この一年、厳しい状況はなかなか好転せず、教会活動も完全にもとの形に戻すことができていません。この困難な中だからこそ、信仰を堅く守り、教会共同体との霊的な絆を再確認することが必要です。わたしたち一人ひとりの信仰の見直しの機会として、生かしていきたいと思います。

2023年が祝福に満ちた良い年となりますように祈ります。また2023年も皆様のお祈りと支えを、お願い申しあげます。

皆様、どうぞ良い年をお迎えください。

以下、12月31日午後6時配信、週刊大司教第107回、神の母聖マリアの主日のメッセージです。

神の母聖マリア
週刊大司教第107回
2023年1月1日前晩

新しい年、2023年が始まります。この3年間、わたしたちは感染症という大きな不安のうちに取り残され、まるで暗闇の中を手探りで歩いているかのような状況でした。加えて、東京教区にとっては姉妹教会であるミャンマーにおけるクーデターやその後の混乱、ロシアによるウクライナ侵攻とその後の戦争状態、さらには日本を含め世界各地での暴力的な蛮行の頻発。神が賜物として与えてくださったいのちに対する暴力が止むことはなく、あまつさえ暴力に対抗するためには暴力が必要だという機運まで高まってしまいました。暴力の結末は死であり、いのちの創造主である神への挑戦であることを、一年の初めにあらためて強調したいと思います。

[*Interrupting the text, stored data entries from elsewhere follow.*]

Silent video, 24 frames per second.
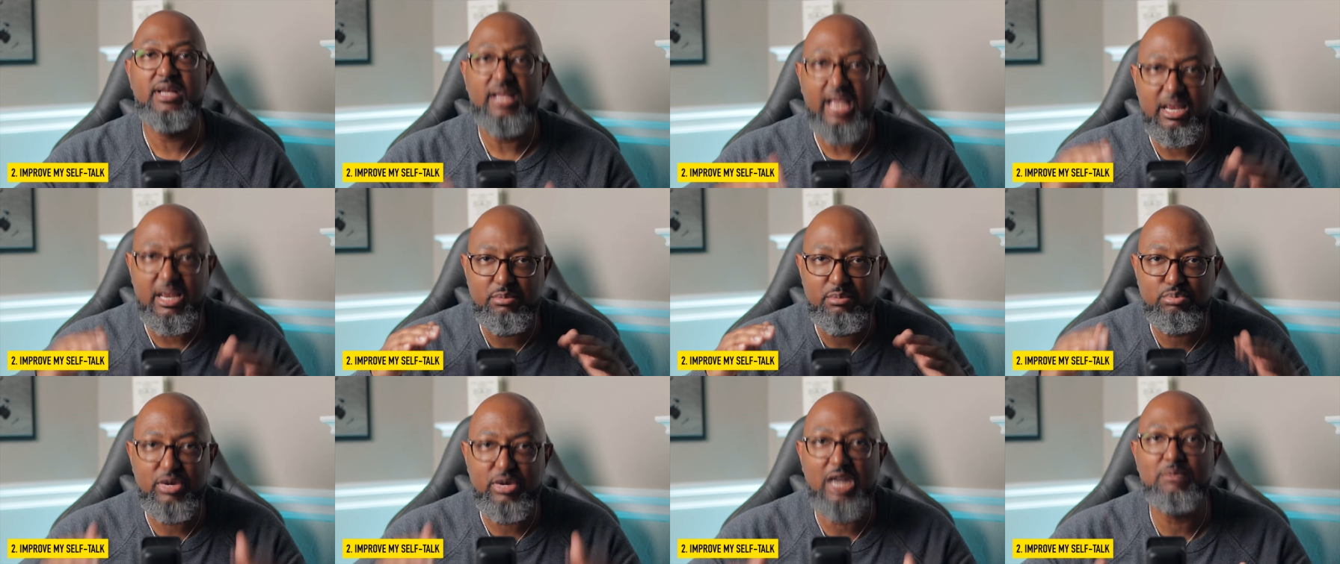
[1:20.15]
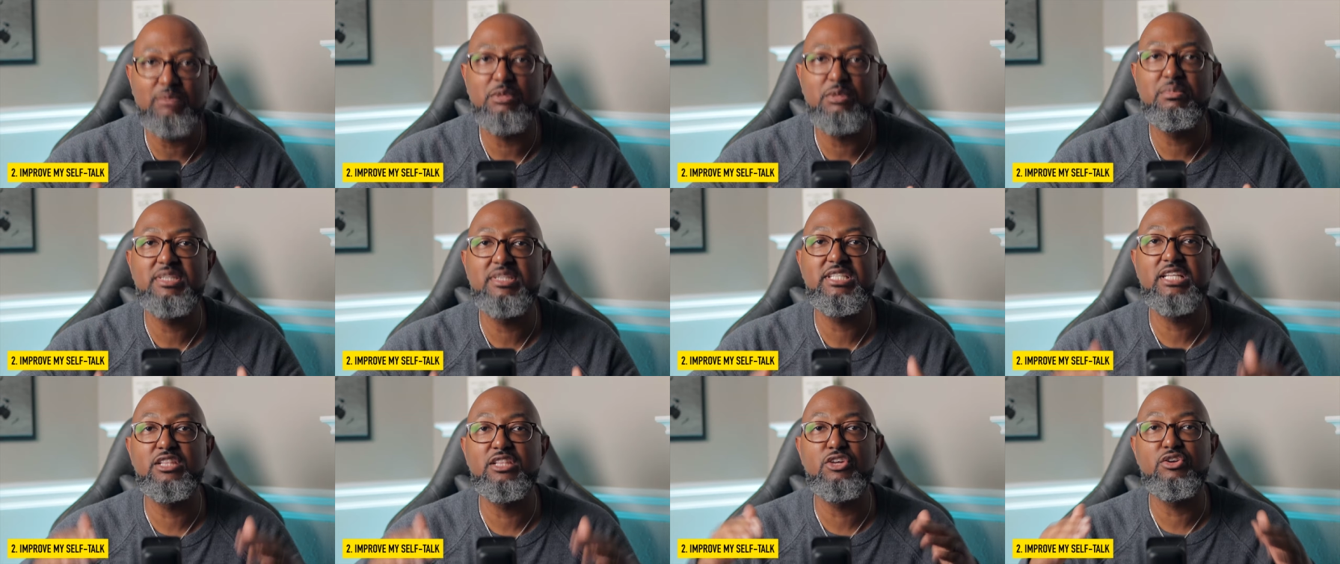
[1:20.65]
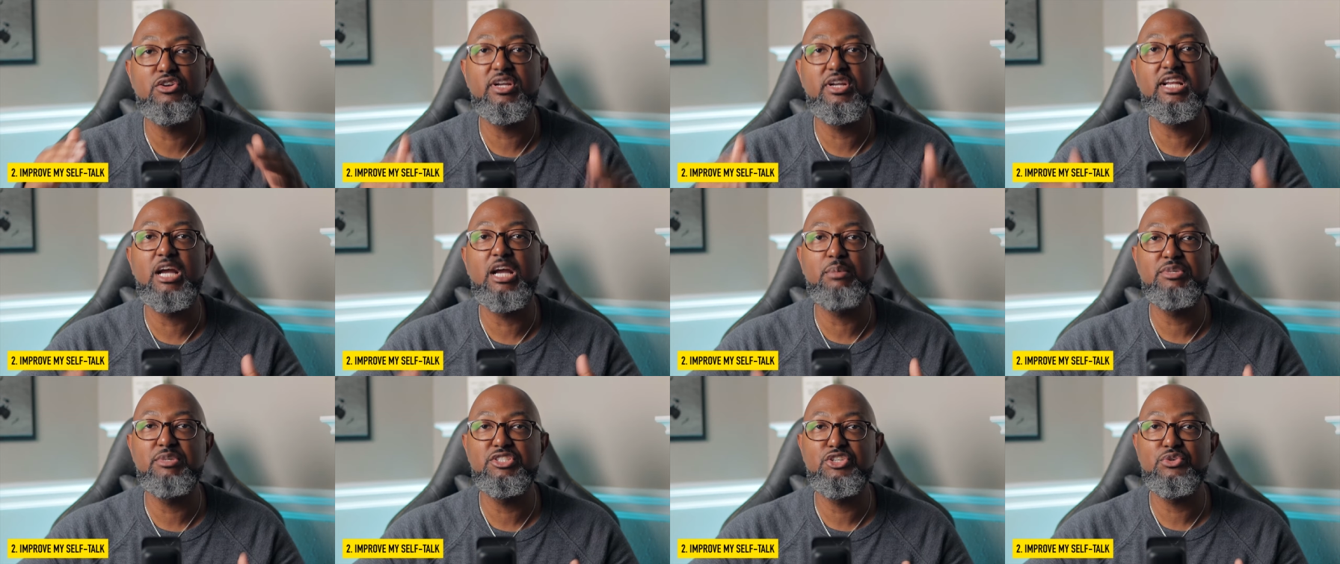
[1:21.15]
A problem is a learning
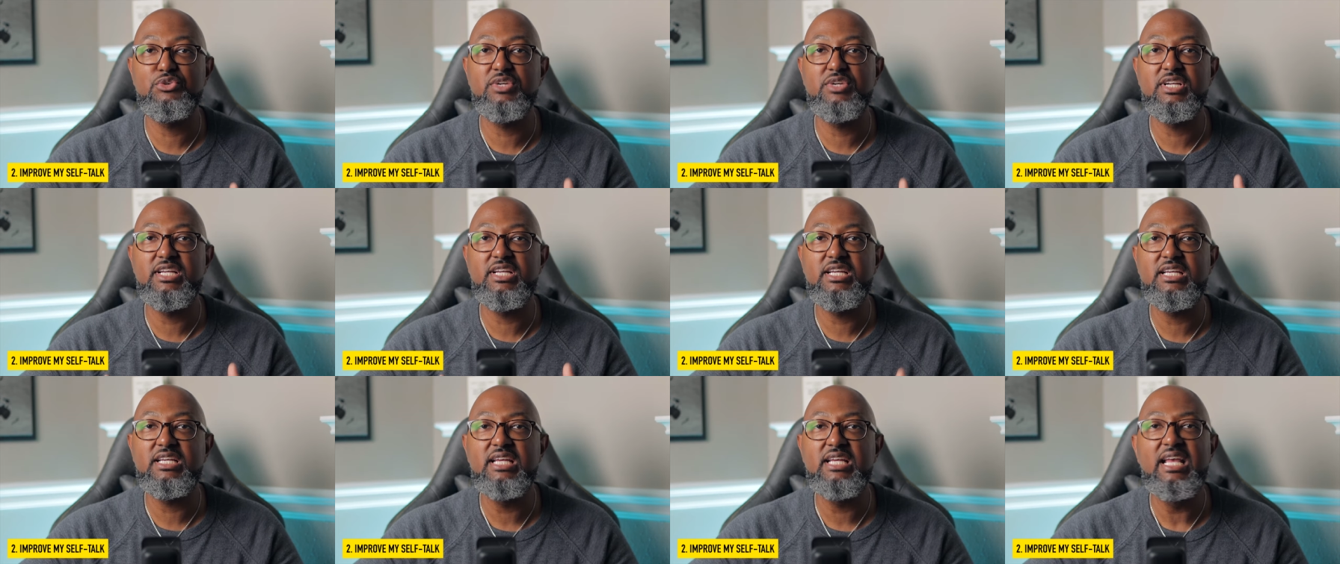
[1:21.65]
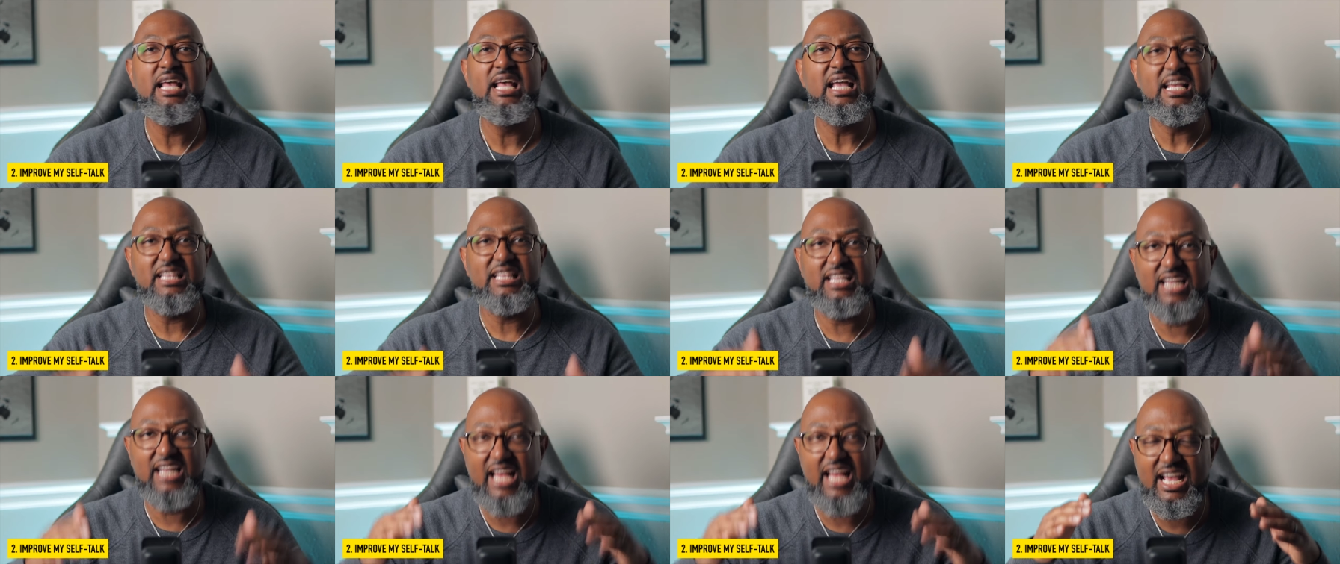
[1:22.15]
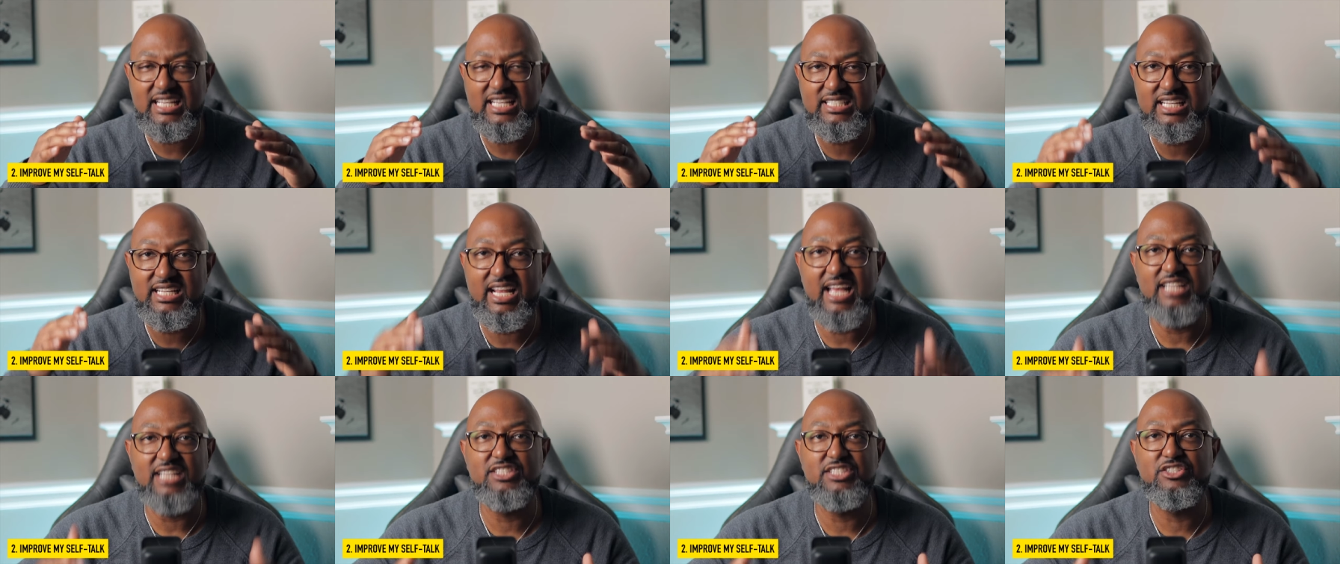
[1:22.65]
opportunity that has an
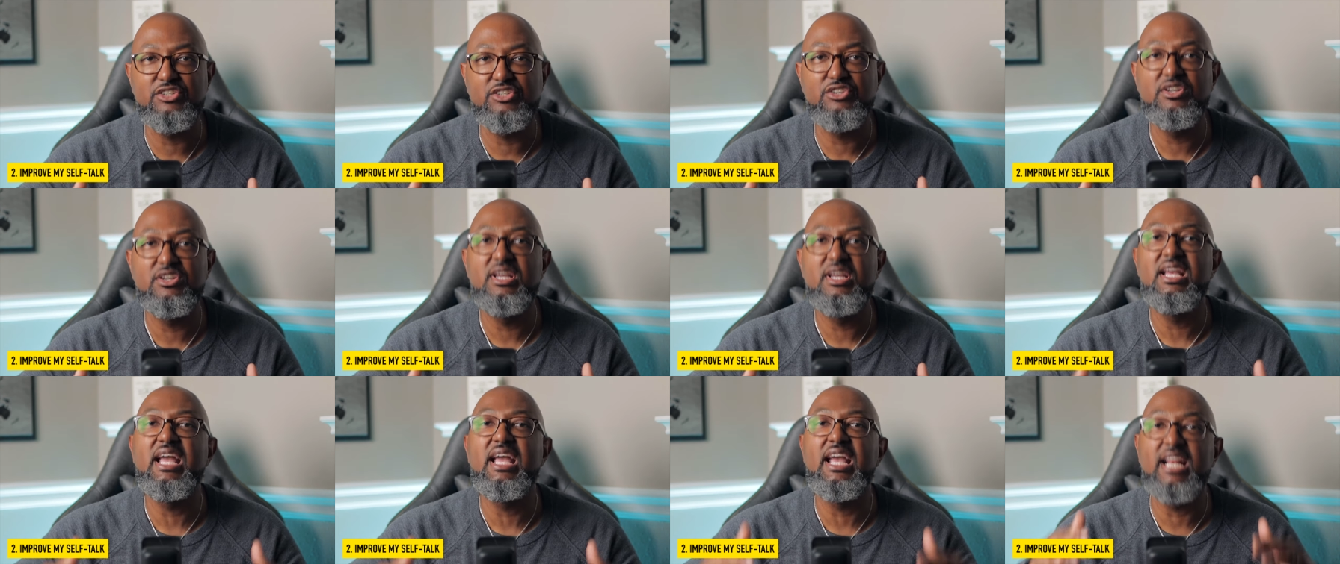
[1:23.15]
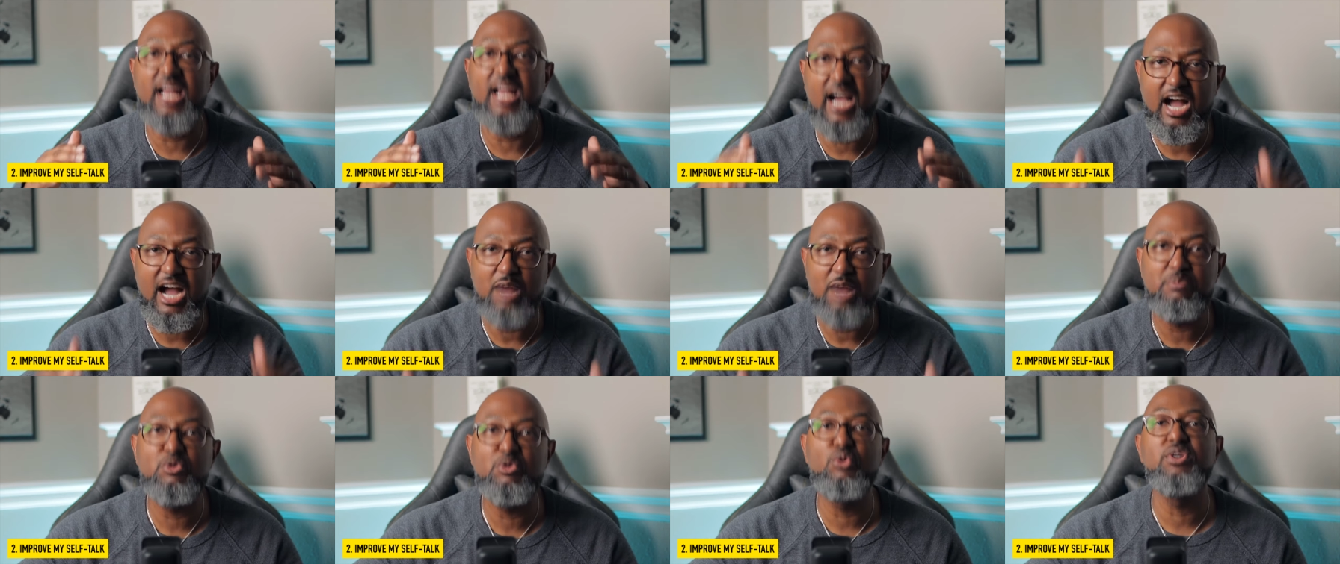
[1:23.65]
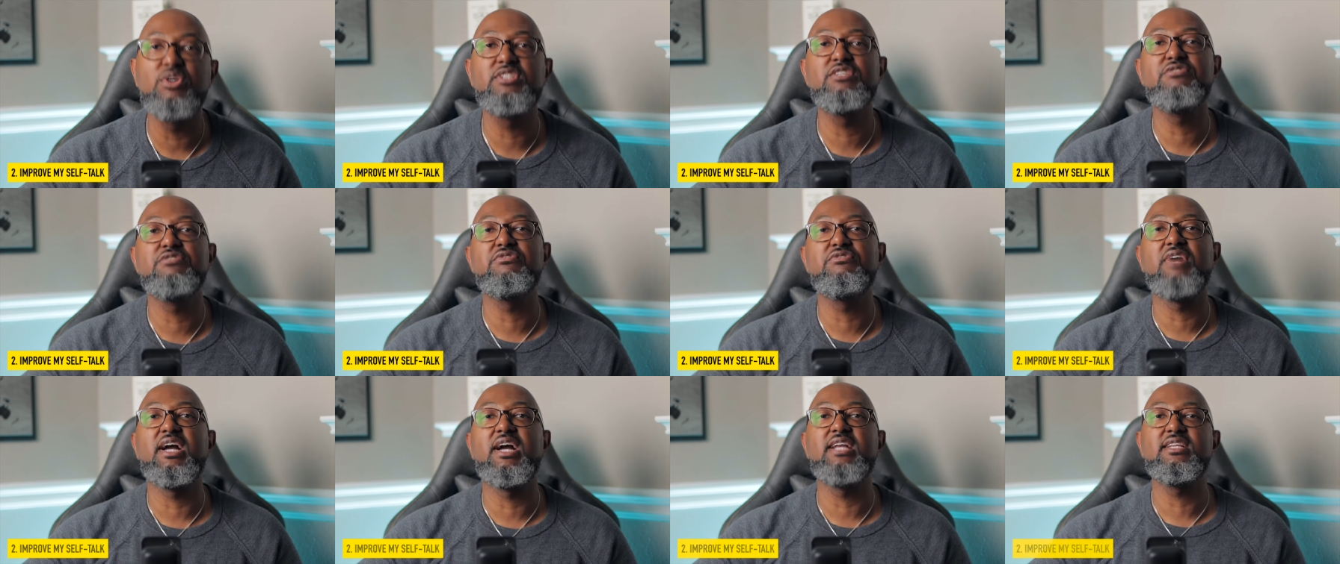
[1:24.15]
answer, and I'm going to
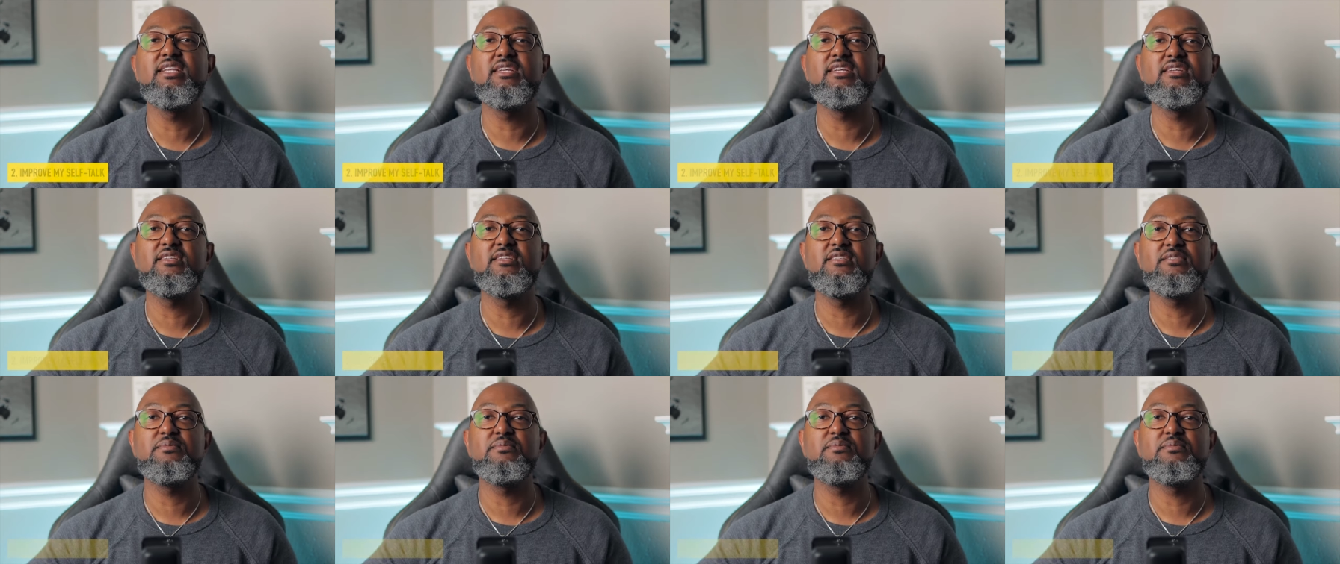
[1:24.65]
find it.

主の御降誕から一週間、御言葉が人となられたその神秘を黙想し、神ご自身がそのあわれみといつくしみに基づいて自ら人となるという積極的な行動を取られたことに感謝を捧げる私たちは、暦において新しい一年の始まりのこの日を、人となられた御言葉の母である聖母に捧げ、神の母聖マリアを記念します。

ルカ福音は、「聞いたものは皆、羊飼いたちの話を不思議に思った」と簡潔に述べることで、驚くべき出来事に遭遇し、その意味を理解できずに翻弄され戸惑う人々の姿を伝えています。暗闇の中に輝く光を目の当たりにし、天使の声に導かれ聖家族のもとに到達したのですから、その驚きと困惑は想像に難くありません。しかし福音は、「マリアはこれらの出来事をすべて心に納めて、思い巡らしていた」とも記します。神のお告げを受けた聖母マリアは、その人生において常に、神の導きに思いを巡らせ、識別に努められた、観想を深めるおとめであります。あふれる情報に振り回されながら現代社会に生きているわたしたちにとって、常に心を落ち着け、周囲に踊らされることなく、神の道を見極めようと祈り黙想する聖母の姿は、倣うべき模範であります。

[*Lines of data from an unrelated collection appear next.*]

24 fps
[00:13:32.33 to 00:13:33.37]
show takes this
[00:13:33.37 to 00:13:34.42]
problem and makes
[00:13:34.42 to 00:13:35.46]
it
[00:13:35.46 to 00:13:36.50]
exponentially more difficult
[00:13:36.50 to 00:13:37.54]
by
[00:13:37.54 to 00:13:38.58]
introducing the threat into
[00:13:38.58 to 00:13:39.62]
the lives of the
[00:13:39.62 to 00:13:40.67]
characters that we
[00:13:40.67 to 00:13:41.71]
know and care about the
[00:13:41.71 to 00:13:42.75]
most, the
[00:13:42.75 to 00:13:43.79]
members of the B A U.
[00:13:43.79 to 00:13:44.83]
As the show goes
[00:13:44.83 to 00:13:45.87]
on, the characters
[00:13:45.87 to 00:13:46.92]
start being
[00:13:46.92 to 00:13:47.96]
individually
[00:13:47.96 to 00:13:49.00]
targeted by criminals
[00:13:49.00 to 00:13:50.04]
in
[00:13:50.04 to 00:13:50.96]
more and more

教皇様は、世界平和の日にあたりメッセージを発表されています。コロナ後の世界の歩むべき道を見据えながら、連帯のうちに支え合って歩み続けることの必要性を説いておられます。わたしたちは、この新しい一年を、あらためて連帯を深め、互いに耳を傾けあい、支えながら、聖霊の導く先を探し求めながら歩むときにしたいと思います。